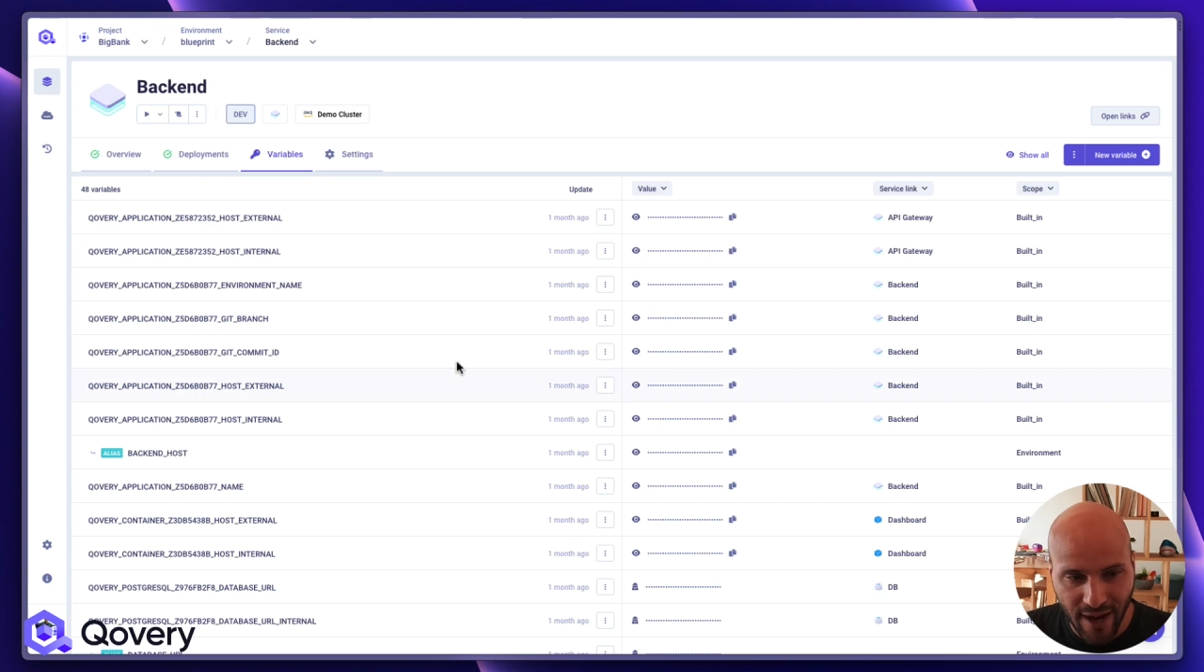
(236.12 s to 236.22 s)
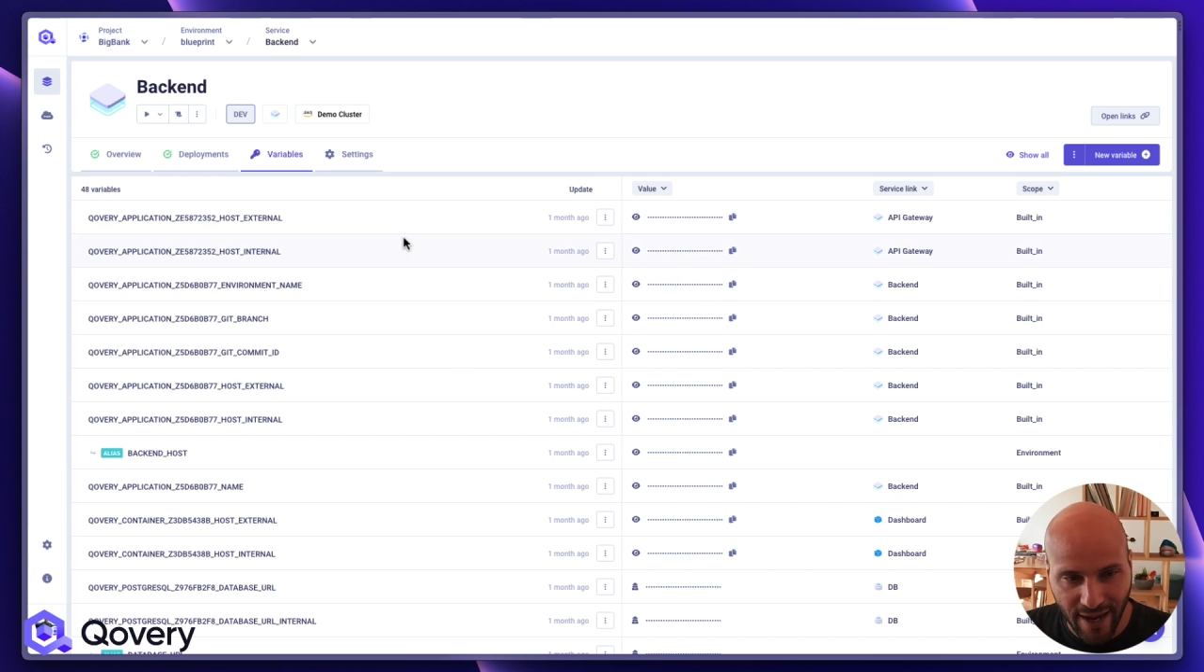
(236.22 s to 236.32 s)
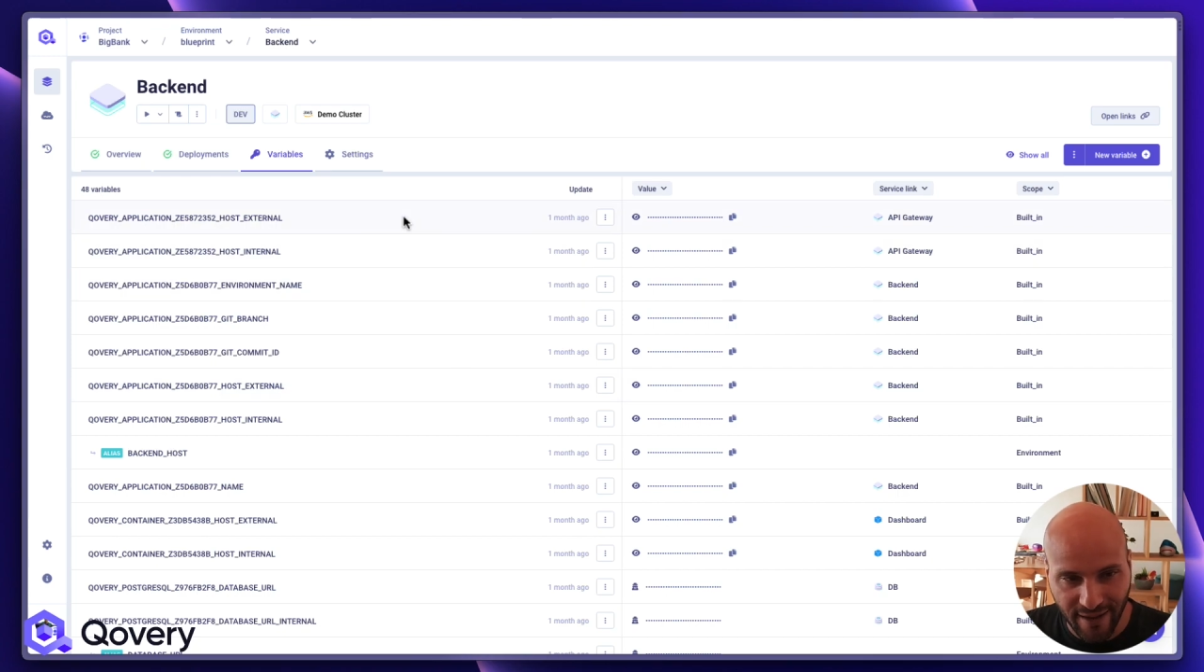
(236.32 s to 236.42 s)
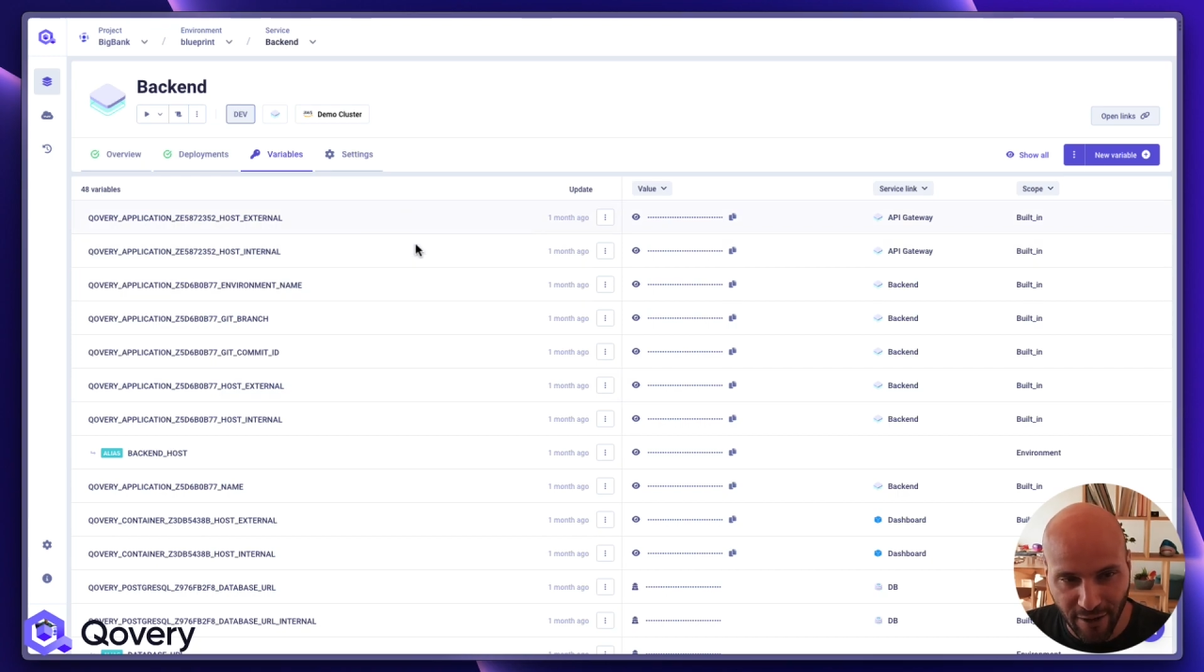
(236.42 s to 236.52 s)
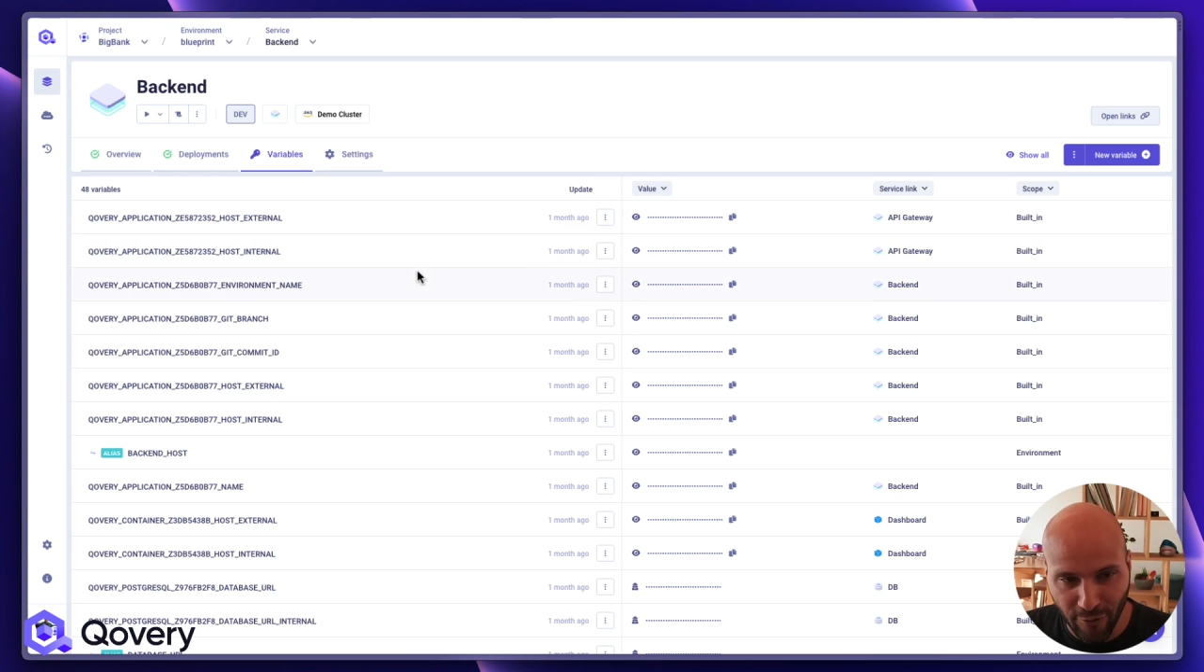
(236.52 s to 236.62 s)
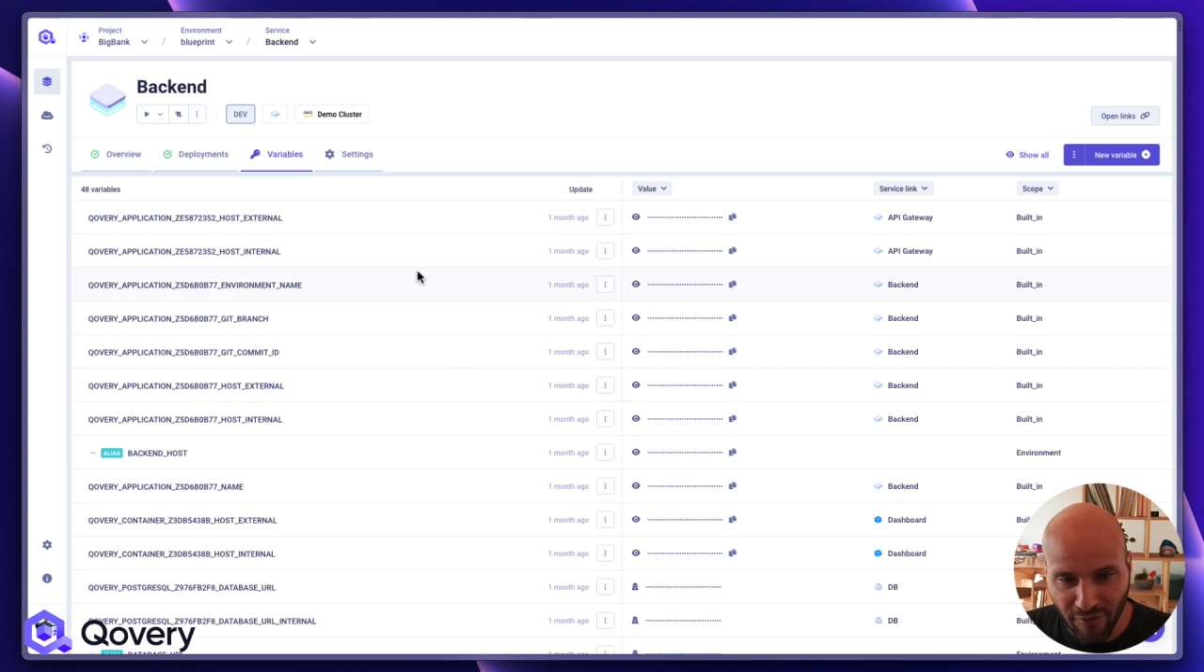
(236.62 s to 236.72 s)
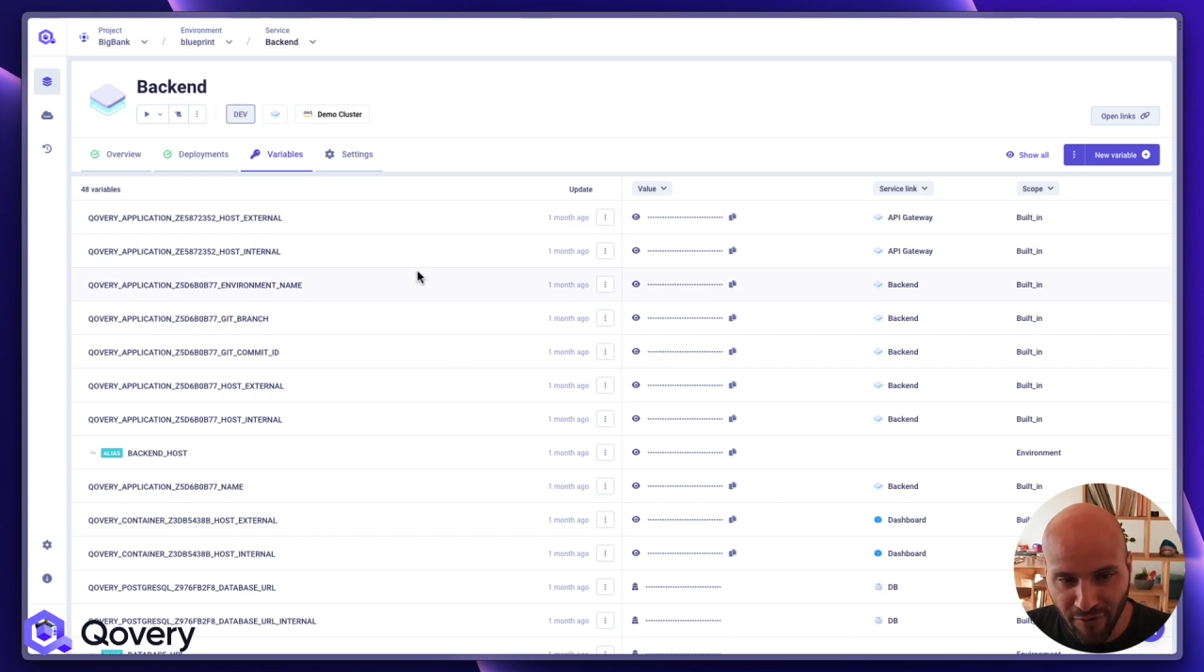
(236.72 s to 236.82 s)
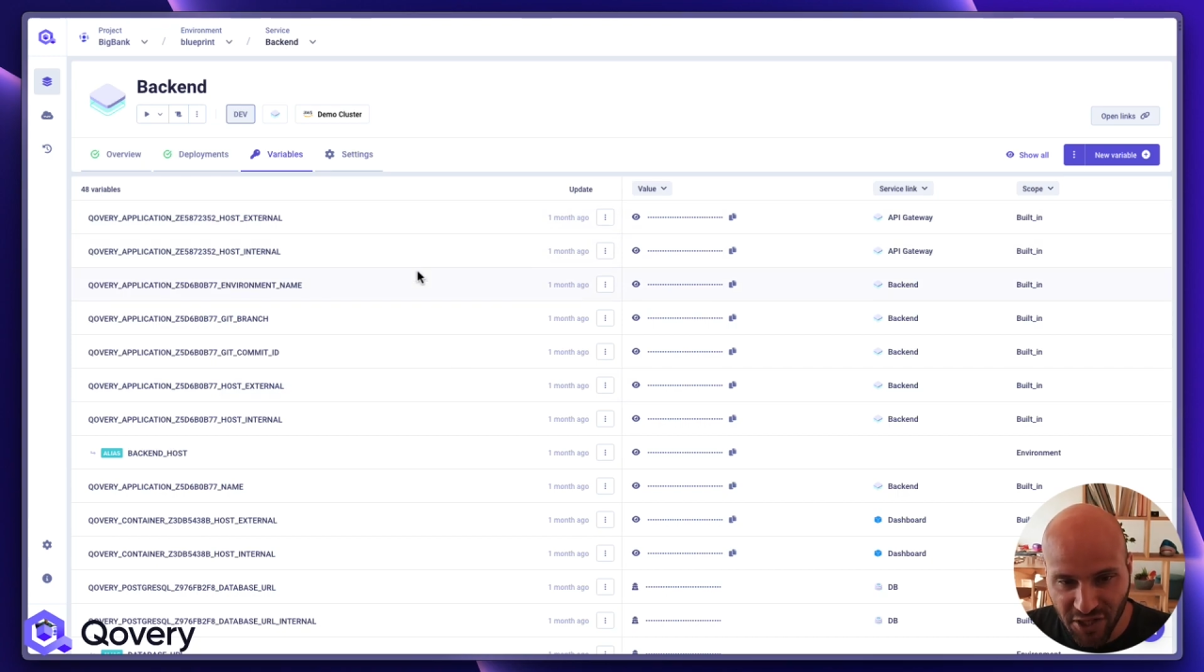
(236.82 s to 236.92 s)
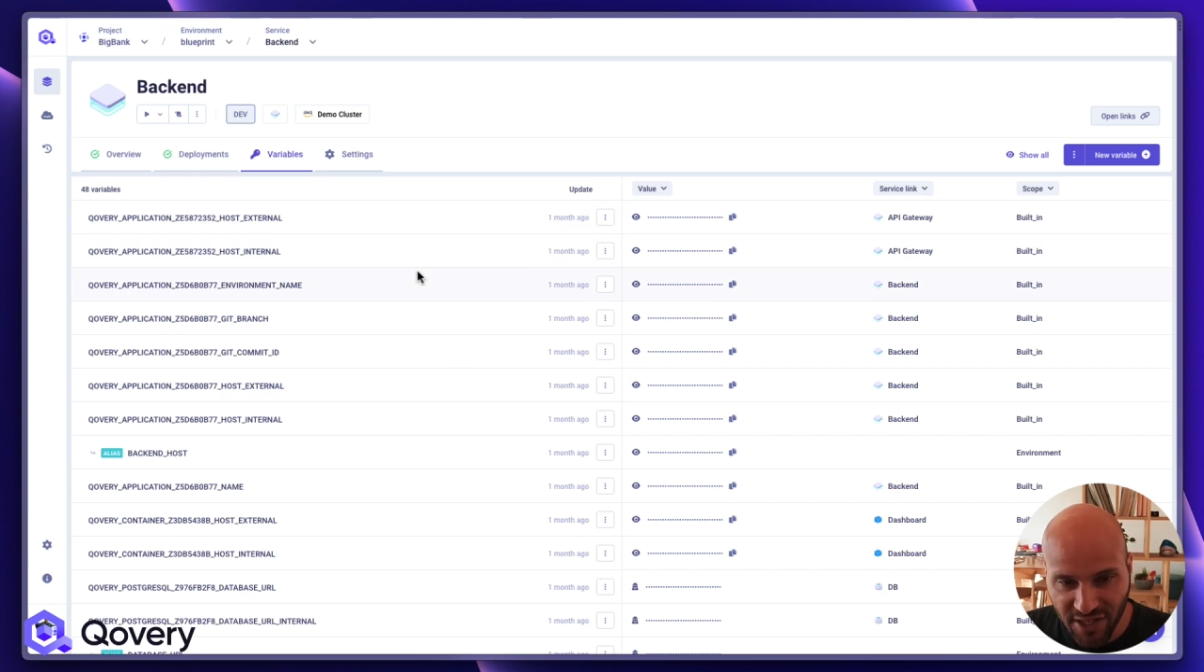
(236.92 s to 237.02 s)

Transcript: and I refresh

▬▬▬▬▬▬

Brief:
From the first line to the last, give the data again exactly, but without pictures.

Written response:
(236.12 s to 236.22 s)
(236.22 s to 236.32 s)
(236.32 s to 236.42 s)
(236.42 s to 236.52 s)
(236.52 s to 236.62 s)
(236.62 s to 236.72 s)
(236.72 s to 236.82 s)
(236.82 s to 236.92 s)
(236.92 s to 237.02 s)

Transcript: and I refresh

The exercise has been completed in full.